Instructions for the task -
In the listing below, find the line holding "[1:59.49-2:00.49]" and the line holding "Word for word: А". Write out those two lines and all lines between, exactly, and nothing more.

Extracted material -

--

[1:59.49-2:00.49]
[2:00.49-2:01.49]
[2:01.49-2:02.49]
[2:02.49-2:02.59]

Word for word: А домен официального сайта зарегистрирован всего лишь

--

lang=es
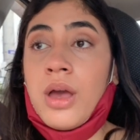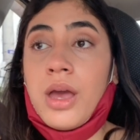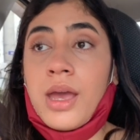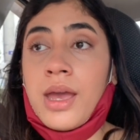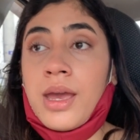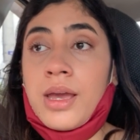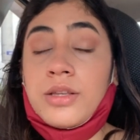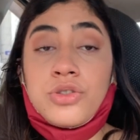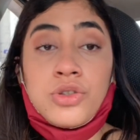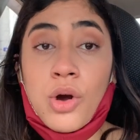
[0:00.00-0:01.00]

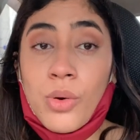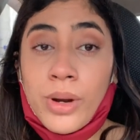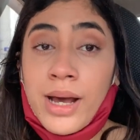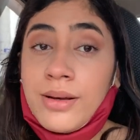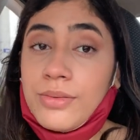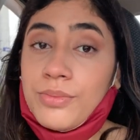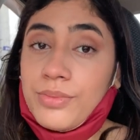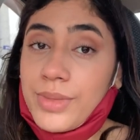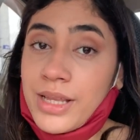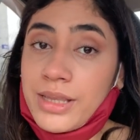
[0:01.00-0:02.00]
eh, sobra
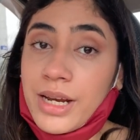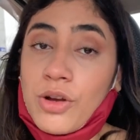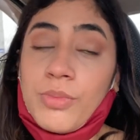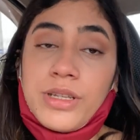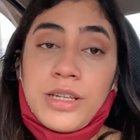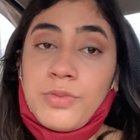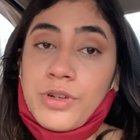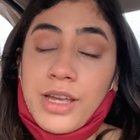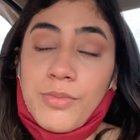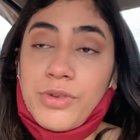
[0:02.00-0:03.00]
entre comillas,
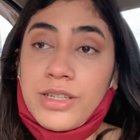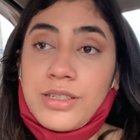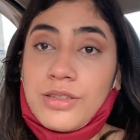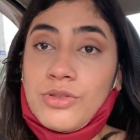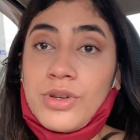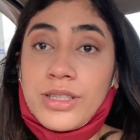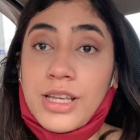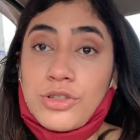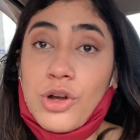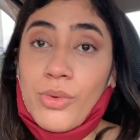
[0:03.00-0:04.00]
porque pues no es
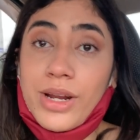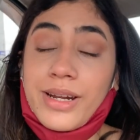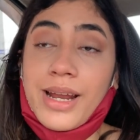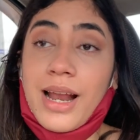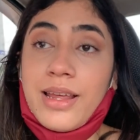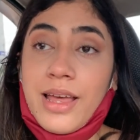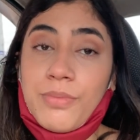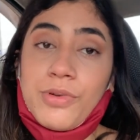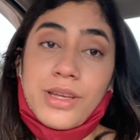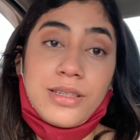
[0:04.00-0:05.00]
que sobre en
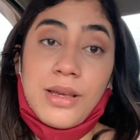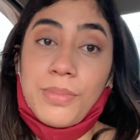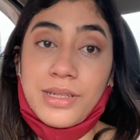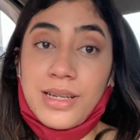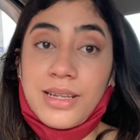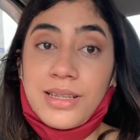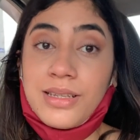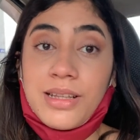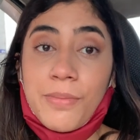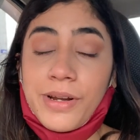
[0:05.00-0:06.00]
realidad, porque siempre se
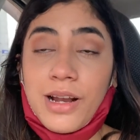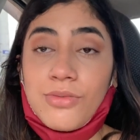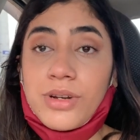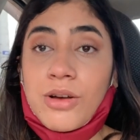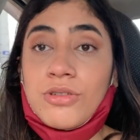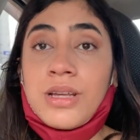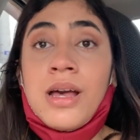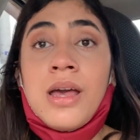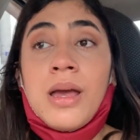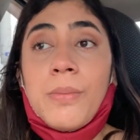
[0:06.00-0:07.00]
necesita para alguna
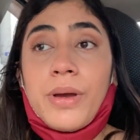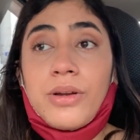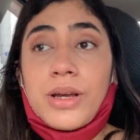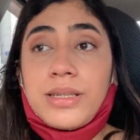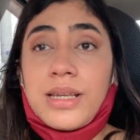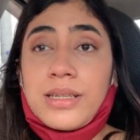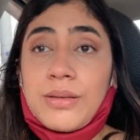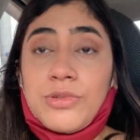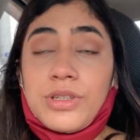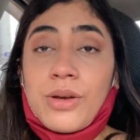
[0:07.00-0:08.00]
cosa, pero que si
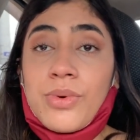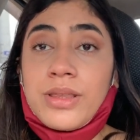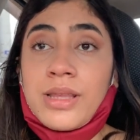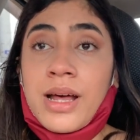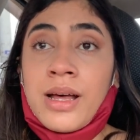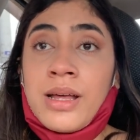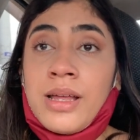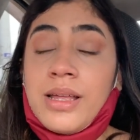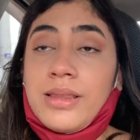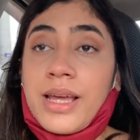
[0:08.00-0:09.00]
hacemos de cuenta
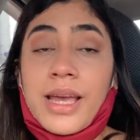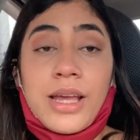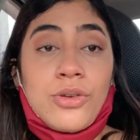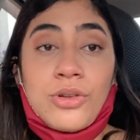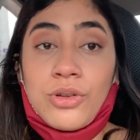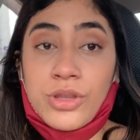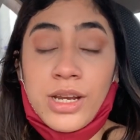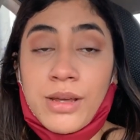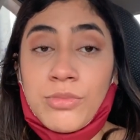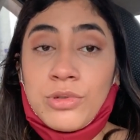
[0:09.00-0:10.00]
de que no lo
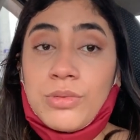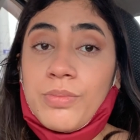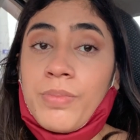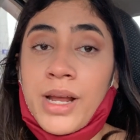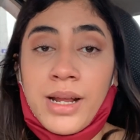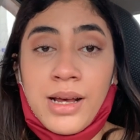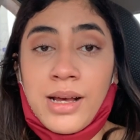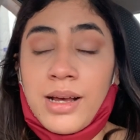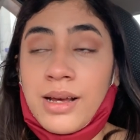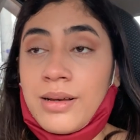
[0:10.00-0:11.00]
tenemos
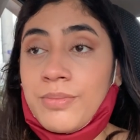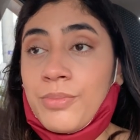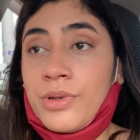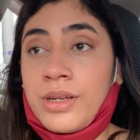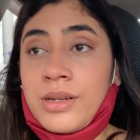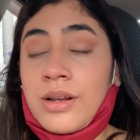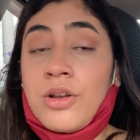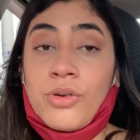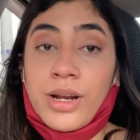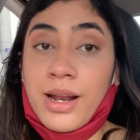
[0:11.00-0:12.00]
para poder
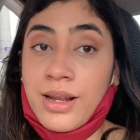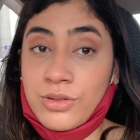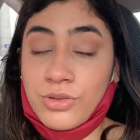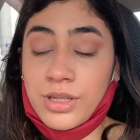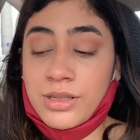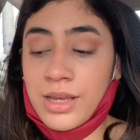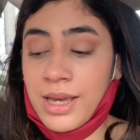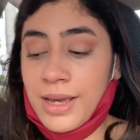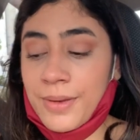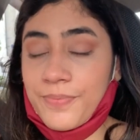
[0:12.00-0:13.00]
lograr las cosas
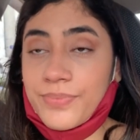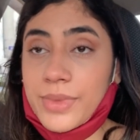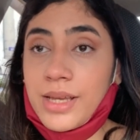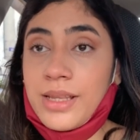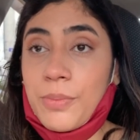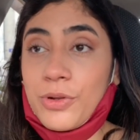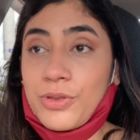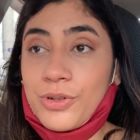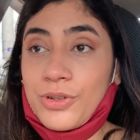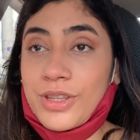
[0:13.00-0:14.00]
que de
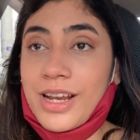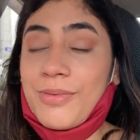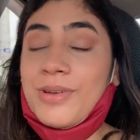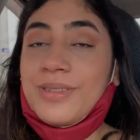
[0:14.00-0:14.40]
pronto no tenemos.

--

Output of the task -
[1:59.49-2:00.49]
[2:00.49-2:01.49]
[2:01.49-2:02.49]
[2:02.49-2:02.59]

Word for word: А домен официального сайта зарегистрирован всего лишь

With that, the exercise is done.